Top of PROVIDED DATA

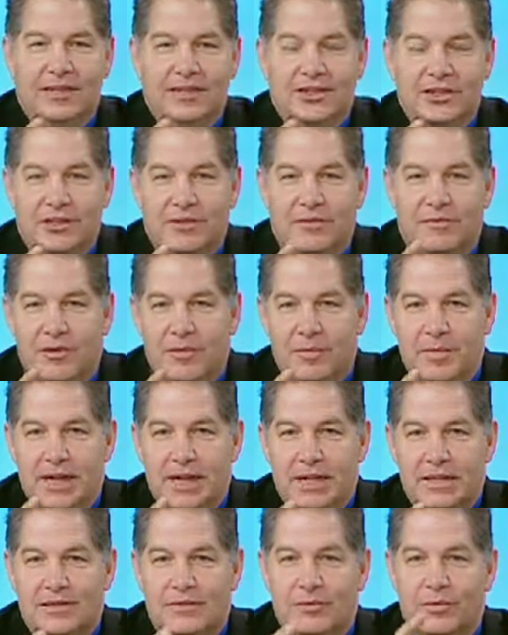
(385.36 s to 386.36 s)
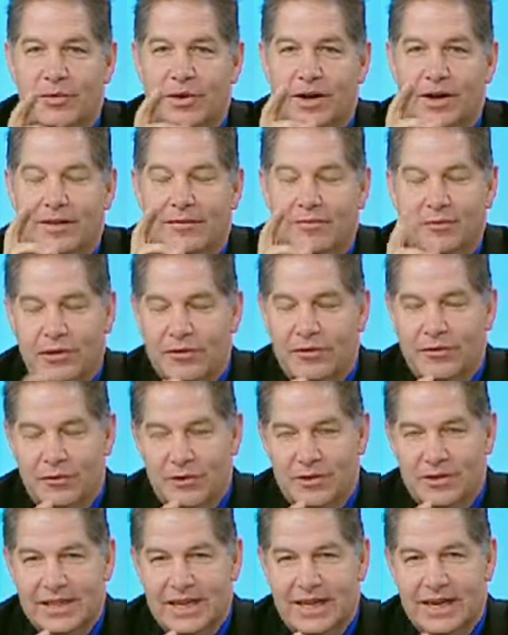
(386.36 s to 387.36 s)
just a few minutes, a few
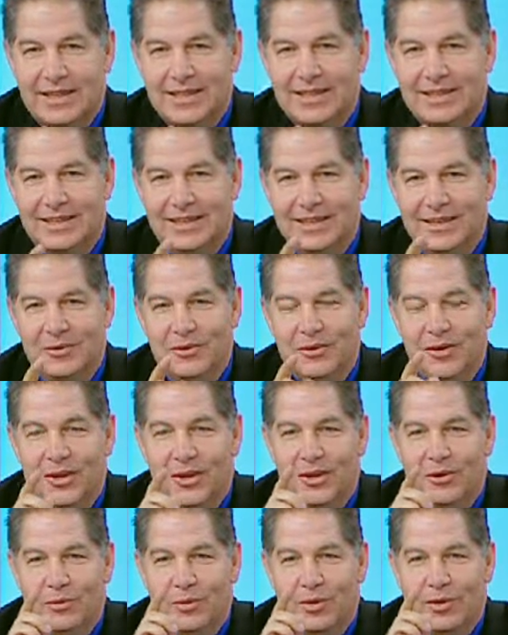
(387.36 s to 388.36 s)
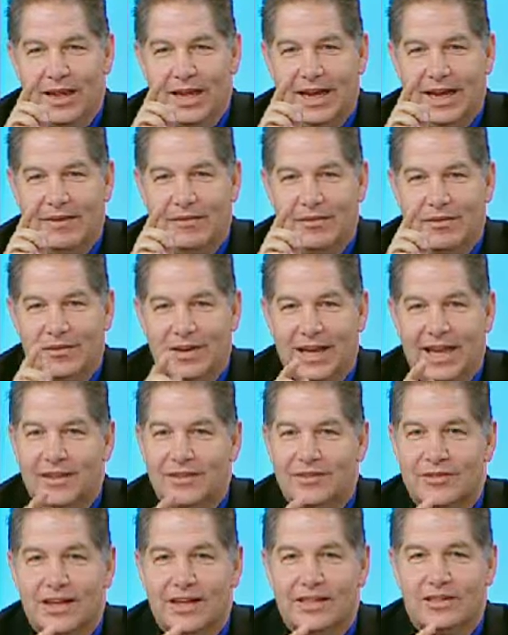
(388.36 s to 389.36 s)
seconds, and then we'll have this last
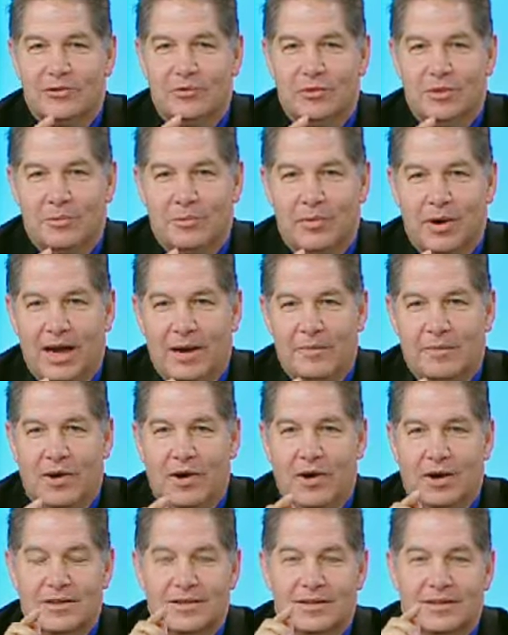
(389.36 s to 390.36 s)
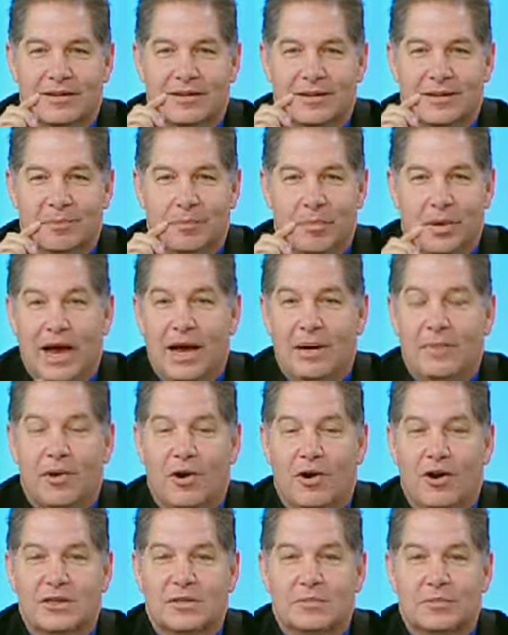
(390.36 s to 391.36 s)
section with Brad Barnes on
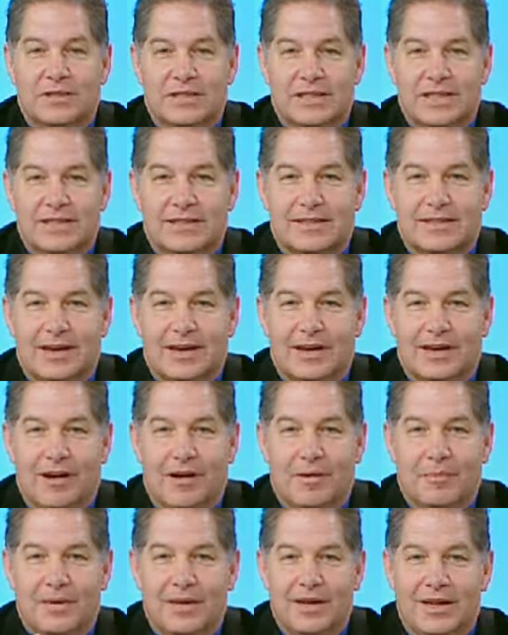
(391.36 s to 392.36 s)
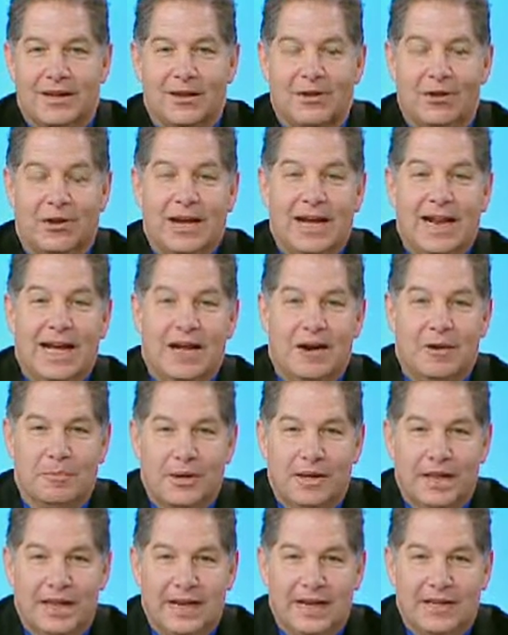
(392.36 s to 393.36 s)
BradBarnesPresents.com, learning how to
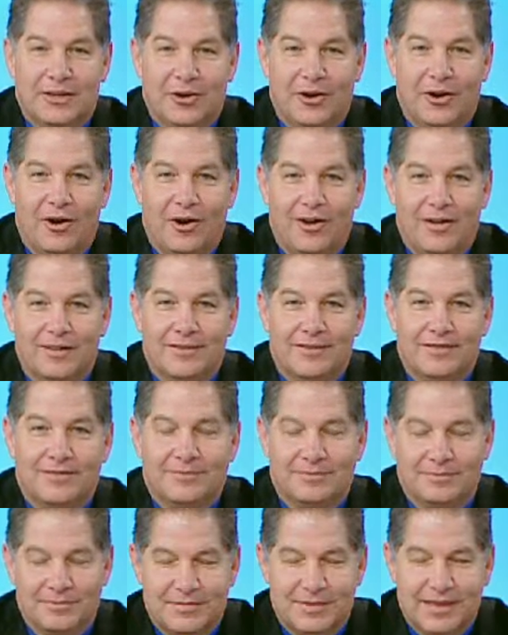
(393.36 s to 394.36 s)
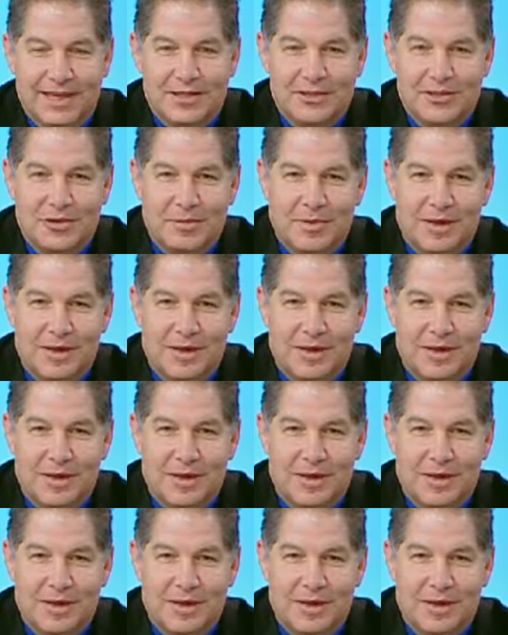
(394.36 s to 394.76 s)
play guitar. Thanks.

Bottom of PROVIDED DATA

(HOW TO COMPLETE THIS TASK):
A word-for-word retyping of every record is required, without the pictures.

(EXERCISE OUTPUT):
(385.36 s to 386.36 s)
(386.36 s to 387.36 s)
just a few minutes, a few
(387.36 s to 388.36 s)
(388.36 s to 389.36 s)
seconds, and then we'll have this last
(389.36 s to 390.36 s)
(390.36 s to 391.36 s)
section with Brad Barnes on
(391.36 s to 392.36 s)
(392.36 s to 393.36 s)
BradBarnesPresents.com, learning how to
(393.36 s to 394.36 s)
(394.36 s to 394.76 s)
play guitar. Thanks.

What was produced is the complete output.